» TASK DETAILS: An exact repetition of the data below, without images, is the expected answer.

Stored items
════════════════
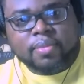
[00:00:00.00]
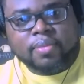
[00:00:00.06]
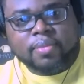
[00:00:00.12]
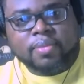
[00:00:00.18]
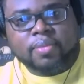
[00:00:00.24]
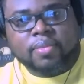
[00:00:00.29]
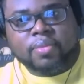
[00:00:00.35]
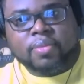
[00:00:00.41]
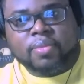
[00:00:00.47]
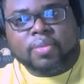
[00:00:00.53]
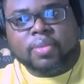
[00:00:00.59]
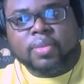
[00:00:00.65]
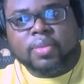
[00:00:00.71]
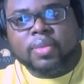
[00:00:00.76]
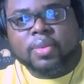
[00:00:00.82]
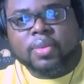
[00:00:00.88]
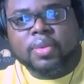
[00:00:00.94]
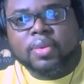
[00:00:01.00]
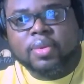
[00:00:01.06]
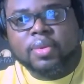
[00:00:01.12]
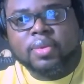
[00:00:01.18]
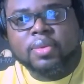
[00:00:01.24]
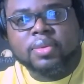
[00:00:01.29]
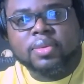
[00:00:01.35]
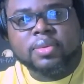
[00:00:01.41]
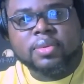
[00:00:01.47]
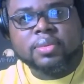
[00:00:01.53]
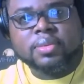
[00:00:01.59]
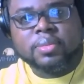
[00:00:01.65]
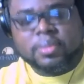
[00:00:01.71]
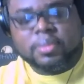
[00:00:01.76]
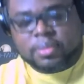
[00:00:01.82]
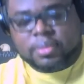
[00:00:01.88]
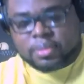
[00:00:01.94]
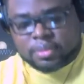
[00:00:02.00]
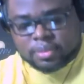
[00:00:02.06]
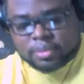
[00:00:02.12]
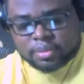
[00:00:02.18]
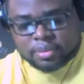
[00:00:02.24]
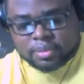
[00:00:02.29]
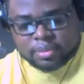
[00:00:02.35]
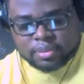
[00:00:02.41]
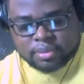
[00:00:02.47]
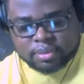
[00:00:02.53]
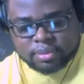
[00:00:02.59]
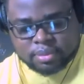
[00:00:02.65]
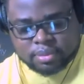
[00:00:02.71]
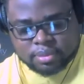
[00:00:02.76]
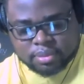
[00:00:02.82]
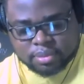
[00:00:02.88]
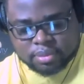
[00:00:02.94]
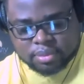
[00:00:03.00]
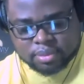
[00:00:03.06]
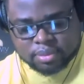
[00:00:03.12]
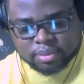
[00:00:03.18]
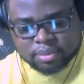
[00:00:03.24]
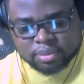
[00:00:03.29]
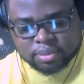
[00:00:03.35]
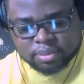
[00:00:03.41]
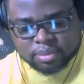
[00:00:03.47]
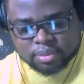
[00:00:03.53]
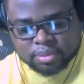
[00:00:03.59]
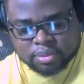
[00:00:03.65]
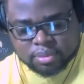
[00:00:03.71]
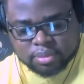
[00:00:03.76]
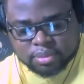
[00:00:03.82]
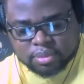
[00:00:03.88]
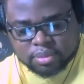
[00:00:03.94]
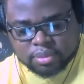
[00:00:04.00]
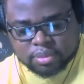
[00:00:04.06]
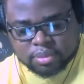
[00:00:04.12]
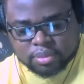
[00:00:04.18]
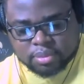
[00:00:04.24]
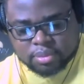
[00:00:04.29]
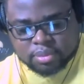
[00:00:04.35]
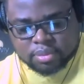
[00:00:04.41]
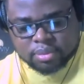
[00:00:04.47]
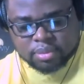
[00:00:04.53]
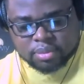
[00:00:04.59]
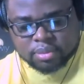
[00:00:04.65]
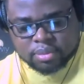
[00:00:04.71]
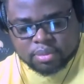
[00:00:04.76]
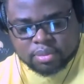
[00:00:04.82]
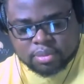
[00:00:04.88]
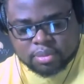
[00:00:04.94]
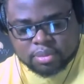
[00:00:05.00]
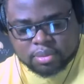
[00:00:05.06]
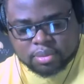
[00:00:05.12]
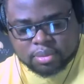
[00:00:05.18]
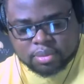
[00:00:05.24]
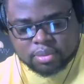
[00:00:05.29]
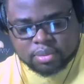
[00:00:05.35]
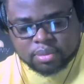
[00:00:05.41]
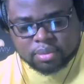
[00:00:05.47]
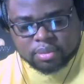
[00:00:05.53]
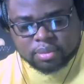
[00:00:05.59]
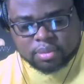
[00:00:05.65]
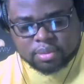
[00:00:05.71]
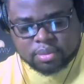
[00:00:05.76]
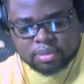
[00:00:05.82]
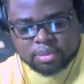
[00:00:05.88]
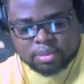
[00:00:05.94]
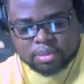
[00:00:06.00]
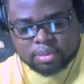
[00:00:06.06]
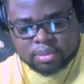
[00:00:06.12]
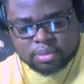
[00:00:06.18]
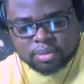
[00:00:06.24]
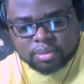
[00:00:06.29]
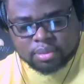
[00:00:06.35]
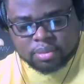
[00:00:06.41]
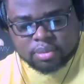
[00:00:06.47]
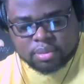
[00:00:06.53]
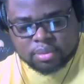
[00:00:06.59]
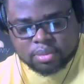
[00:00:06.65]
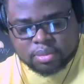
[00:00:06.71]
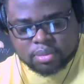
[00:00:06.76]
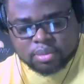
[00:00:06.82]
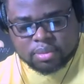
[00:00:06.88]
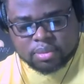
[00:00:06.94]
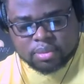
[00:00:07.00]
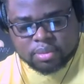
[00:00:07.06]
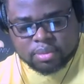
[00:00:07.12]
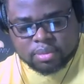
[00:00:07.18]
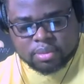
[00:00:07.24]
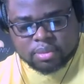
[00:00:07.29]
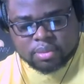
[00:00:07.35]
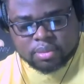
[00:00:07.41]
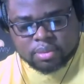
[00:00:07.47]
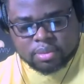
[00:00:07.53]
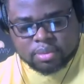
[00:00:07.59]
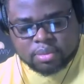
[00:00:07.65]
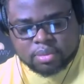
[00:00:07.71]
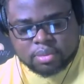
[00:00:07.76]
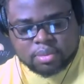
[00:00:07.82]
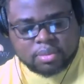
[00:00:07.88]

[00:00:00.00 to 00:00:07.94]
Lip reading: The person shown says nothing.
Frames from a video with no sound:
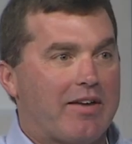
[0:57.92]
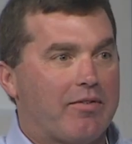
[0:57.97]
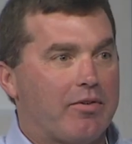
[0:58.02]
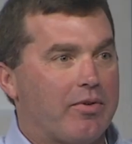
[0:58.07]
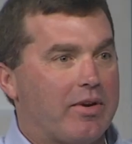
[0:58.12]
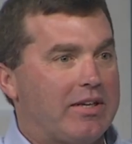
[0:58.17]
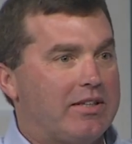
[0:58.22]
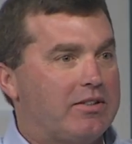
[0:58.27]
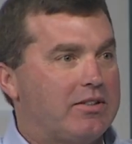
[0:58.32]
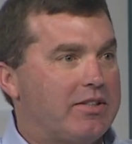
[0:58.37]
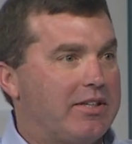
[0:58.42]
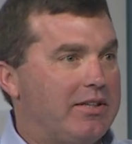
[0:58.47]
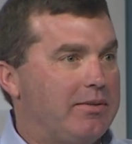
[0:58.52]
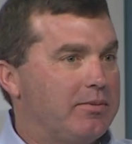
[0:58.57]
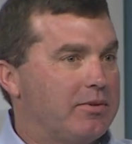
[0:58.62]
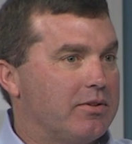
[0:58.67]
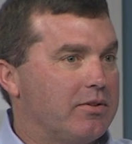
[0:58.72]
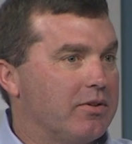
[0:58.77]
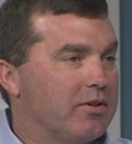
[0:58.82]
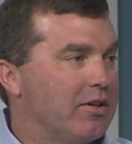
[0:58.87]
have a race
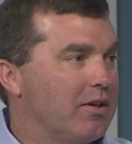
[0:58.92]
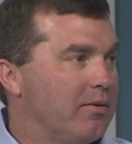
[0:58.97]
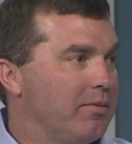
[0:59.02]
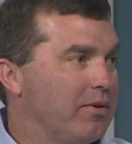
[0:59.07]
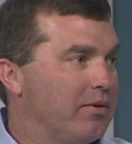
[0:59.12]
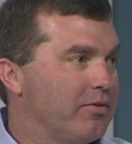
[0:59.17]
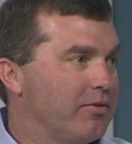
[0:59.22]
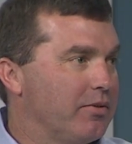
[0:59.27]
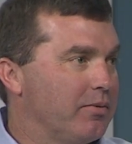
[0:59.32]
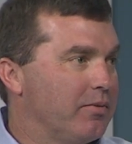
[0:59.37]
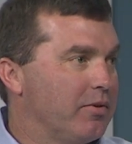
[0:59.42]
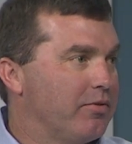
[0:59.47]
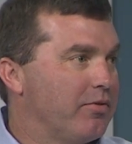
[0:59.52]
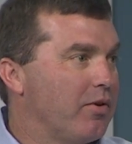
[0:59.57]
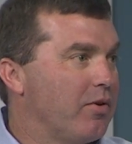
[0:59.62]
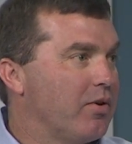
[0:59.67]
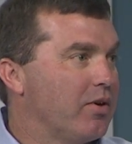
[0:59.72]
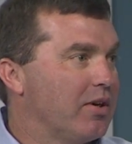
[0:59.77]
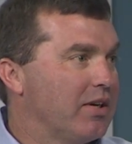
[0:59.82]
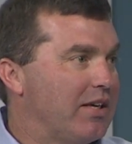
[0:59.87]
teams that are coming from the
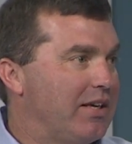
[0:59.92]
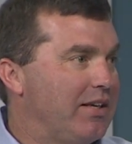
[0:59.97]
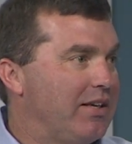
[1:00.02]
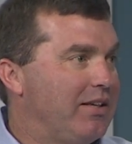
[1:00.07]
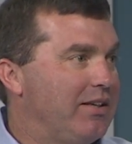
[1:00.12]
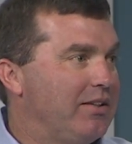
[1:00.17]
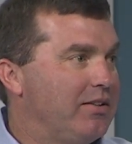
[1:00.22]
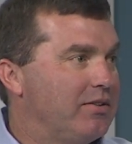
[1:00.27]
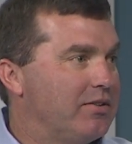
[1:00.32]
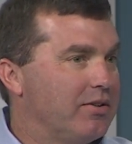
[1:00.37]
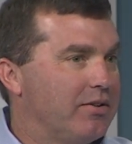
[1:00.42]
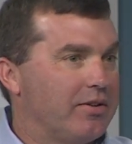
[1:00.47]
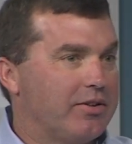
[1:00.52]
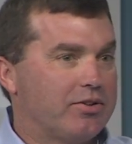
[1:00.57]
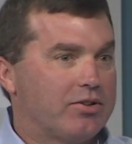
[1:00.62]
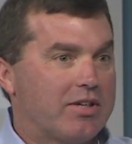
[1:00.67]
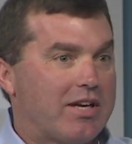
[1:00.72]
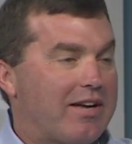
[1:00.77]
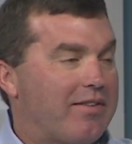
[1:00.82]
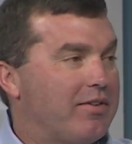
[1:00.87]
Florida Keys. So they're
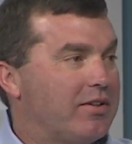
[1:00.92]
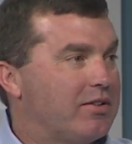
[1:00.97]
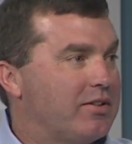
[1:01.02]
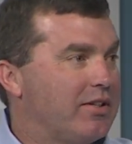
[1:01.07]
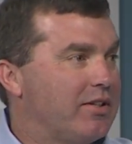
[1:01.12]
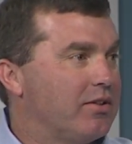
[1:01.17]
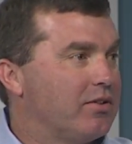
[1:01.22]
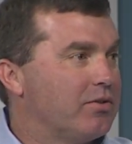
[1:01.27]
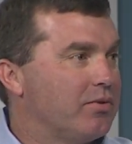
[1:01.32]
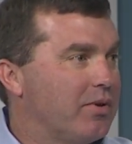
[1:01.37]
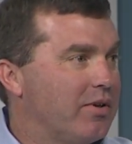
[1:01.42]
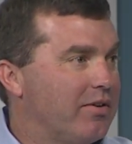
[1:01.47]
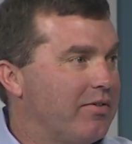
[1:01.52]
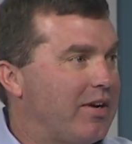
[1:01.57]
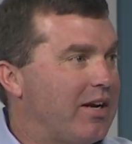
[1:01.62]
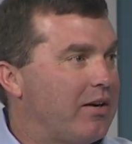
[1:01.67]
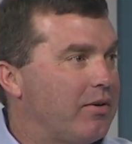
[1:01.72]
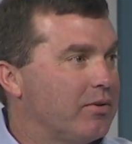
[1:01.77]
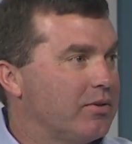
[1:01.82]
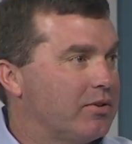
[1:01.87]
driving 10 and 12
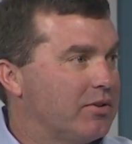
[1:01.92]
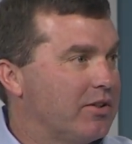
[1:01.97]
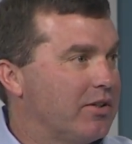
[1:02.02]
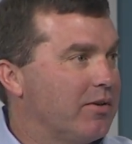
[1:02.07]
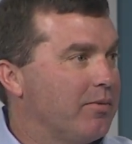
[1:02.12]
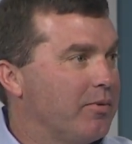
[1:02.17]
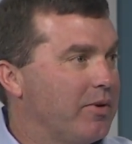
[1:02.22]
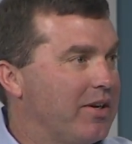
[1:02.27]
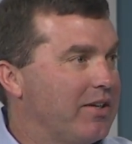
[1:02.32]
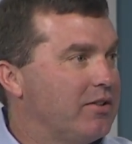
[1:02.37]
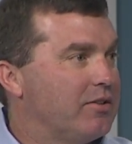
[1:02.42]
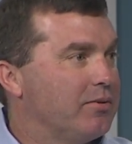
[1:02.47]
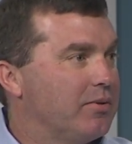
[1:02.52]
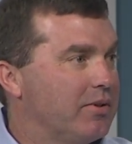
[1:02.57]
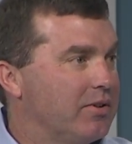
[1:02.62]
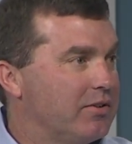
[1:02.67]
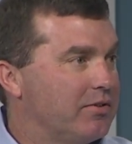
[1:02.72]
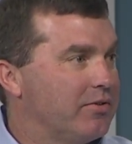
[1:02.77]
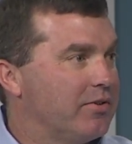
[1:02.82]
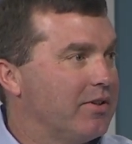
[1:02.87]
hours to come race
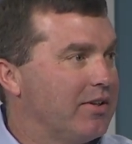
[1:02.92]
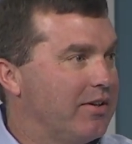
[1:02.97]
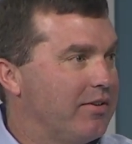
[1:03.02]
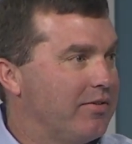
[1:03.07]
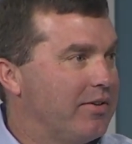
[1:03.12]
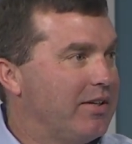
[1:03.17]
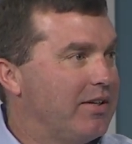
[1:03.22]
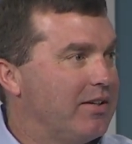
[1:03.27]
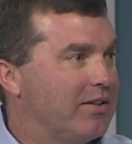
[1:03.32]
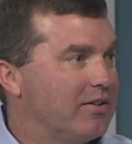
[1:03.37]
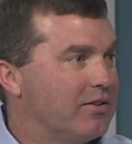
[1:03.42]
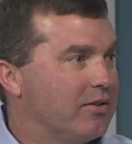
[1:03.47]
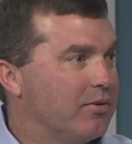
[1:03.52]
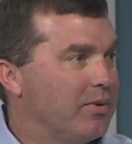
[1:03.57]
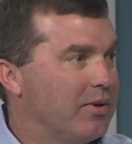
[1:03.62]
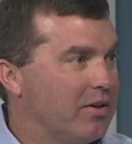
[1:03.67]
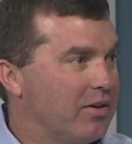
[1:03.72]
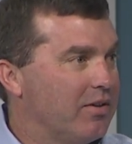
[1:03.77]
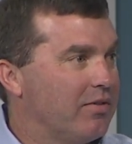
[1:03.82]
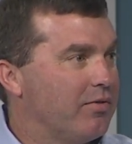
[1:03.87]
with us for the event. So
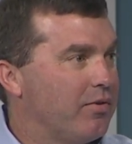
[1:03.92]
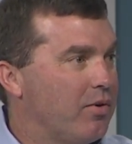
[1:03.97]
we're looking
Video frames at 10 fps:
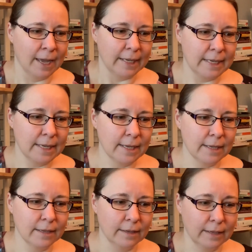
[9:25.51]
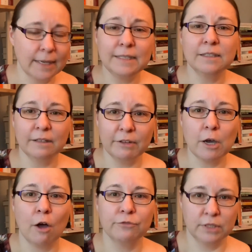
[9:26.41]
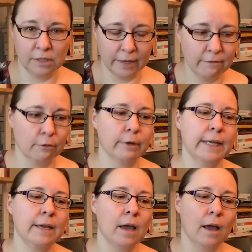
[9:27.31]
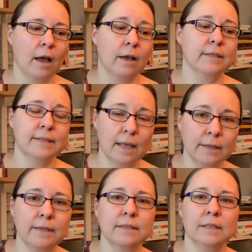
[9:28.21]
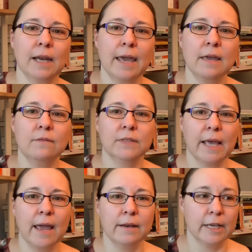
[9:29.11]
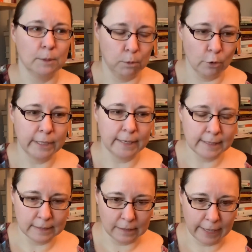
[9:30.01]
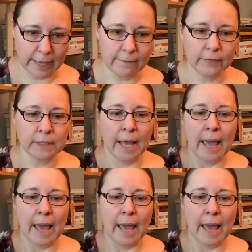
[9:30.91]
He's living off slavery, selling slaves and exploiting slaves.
════════════════
» EXPECTED OUTPUT:
[00:00:00.00]
[00:00:00.06]
[00:00:00.12]
[00:00:00.18]
[00:00:00.24]
[00:00:00.29]
[00:00:00.35]
[00:00:00.41]
[00:00:00.47]
[00:00:00.53]
[00:00:00.59]
[00:00:00.65]
[00:00:00.71]
[00:00:00.76]
[00:00:00.82]
[00:00:00.88]
[00:00:00.94]
[00:00:01.00]
[00:00:01.06]
[00:00:01.12]
[00:00:01.18]
[00:00:01.24]
[00:00:01.29]
[00:00:01.35]
[00:00:01.41]
[00:00:01.47]
[00:00:01.53]
[00:00:01.59]
[00:00:01.65]
[00:00:01.71]
[00:00:01.76]
[00:00:01.82]
[00:00:01.88]
[00:00:01.94]
[00:00:02.00]
[00:00:02.06]
[00:00:02.12]
[00:00:02.18]
[00:00:02.24]
[00:00:02.29]
[00:00:02.35]
[00:00:02.41]
[00:00:02.47]
[00:00:02.53]
[00:00:02.59]
[00:00:02.65]
[00:00:02.71]
[00:00:02.76]
[00:00:02.82]
[00:00:02.88]
[00:00:02.94]
[00:00:03.00]
[00:00:03.06]
[00:00:03.12]
[00:00:03.18]
[00:00:03.24]
[00:00:03.29]
[00:00:03.35]
[00:00:03.41]
[00:00:03.47]
[00:00:03.53]
[00:00:03.59]
[00:00:03.65]
[00:00:03.71]
[00:00:03.76]
[00:00:03.82]
[00:00:03.88]
[00:00:03.94]
[00:00:04.00]
[00:00:04.06]
[00:00:04.12]
[00:00:04.18]
[00:00:04.24]
[00:00:04.29]
[00:00:04.35]
[00:00:04.41]
[00:00:04.47]
[00:00:04.53]
[00:00:04.59]
[00:00:04.65]
[00:00:04.71]
[00:00:04.76]
[00:00:04.82]
[00:00:04.88]
[00:00:04.94]
[00:00:05.00]
[00:00:05.06]
[00:00:05.12]
[00:00:05.18]
[00:00:05.24]
[00:00:05.29]
[00:00:05.35]
[00:00:05.41]
[00:00:05.47]
[00:00:05.53]
[00:00:05.59]
[00:00:05.65]
[00:00:05.71]
[00:00:05.76]
[00:00:05.82]
[00:00:05.88]
[00:00:05.94]
[00:00:06.00]
[00:00:06.06]
[00:00:06.12]
[00:00:06.18]
[00:00:06.24]
[00:00:06.29]
[00:00:06.35]
[00:00:06.41]
[00:00:06.47]
[00:00:06.53]
[00:00:06.59]
[00:00:06.65]
[00:00:06.71]
[00:00:06.76]
[00:00:06.82]
[00:00:06.88]
[00:00:06.94]
[00:00:07.00]
[00:00:07.06]
[00:00:07.12]
[00:00:07.18]
[00:00:07.24]
[00:00:07.29]
[00:00:07.35]
[00:00:07.41]
[00:00:07.47]
[00:00:07.53]
[00:00:07.59]
[00:00:07.65]
[00:00:07.71]
[00:00:07.76]
[00:00:07.82]
[00:00:07.88]

[00:00:00.00 to 00:00:07.94]
Lip reading: The person shown says nothing.
Frames from a video with no sound:
[0:57.92]
[0:57.97]
[0:58.02]
[0:58.07]
[0:58.12]
[0:58.17]
[0:58.22]
[0:58.27]
[0:58.32]
[0:58.37]
[0:58.42]
[0:58.47]
[0:58.52]
[0:58.57]
[0:58.62]
[0:58.67]
[0:58.72]
[0:58.77]
[0:58.82]
[0:58.87]
have a race
[0:58.92]
[0:58.97]
[0:59.02]
[0:59.07]
[0:59.12]
[0:59.17]
[0:59.22]
[0:59.27]
[0:59.32]
[0:59.37]
[0:59.42]
[0:59.47]
[0:59.52]
[0:59.57]
[0:59.62]
[0:59.67]
[0:59.72]
[0:59.77]
[0:59.82]
[0:59.87]
teams that are coming from the
[0:59.92]
[0:59.97]
[1:00.02]
[1:00.07]
[1:00.12]
[1:00.17]
[1:00.22]
[1:00.27]
[1:00.32]
[1:00.37]
[1:00.42]
[1:00.47]
[1:00.52]
[1:00.57]
[1:00.62]
[1:00.67]
[1:00.72]
[1:00.77]
[1:00.82]
[1:00.87]
Florida Keys. So they're
[1:00.92]
[1:00.97]
[1:01.02]
[1:01.07]
[1:01.12]
[1:01.17]
[1:01.22]
[1:01.27]
[1:01.32]
[1:01.37]
[1:01.42]
[1:01.47]
[1:01.52]
[1:01.57]
[1:01.62]
[1:01.67]
[1:01.72]
[1:01.77]
[1:01.82]
[1:01.87]
driving 10 and 12
[1:01.92]
[1:01.97]
[1:02.02]
[1:02.07]
[1:02.12]
[1:02.17]
[1:02.22]
[1:02.27]
[1:02.32]
[1:02.37]
[1:02.42]
[1:02.47]
[1:02.52]
[1:02.57]
[1:02.62]
[1:02.67]
[1:02.72]
[1:02.77]
[1:02.82]
[1:02.87]
hours to come race
[1:02.92]
[1:02.97]
[1:03.02]
[1:03.07]
[1:03.12]
[1:03.17]
[1:03.22]
[1:03.27]
[1:03.32]
[1:03.37]
[1:03.42]
[1:03.47]
[1:03.52]
[1:03.57]
[1:03.62]
[1:03.67]
[1:03.72]
[1:03.77]
[1:03.82]
[1:03.87]
with us for the event. So
[1:03.92]
[1:03.97]
we're looking
Video frames at 10 fps:
[9:25.51]
[9:26.41]
[9:27.31]
[9:28.21]
[9:29.11]
[9:30.01]
[9:30.91]
He's living off slavery, selling slaves and exploiting slaves.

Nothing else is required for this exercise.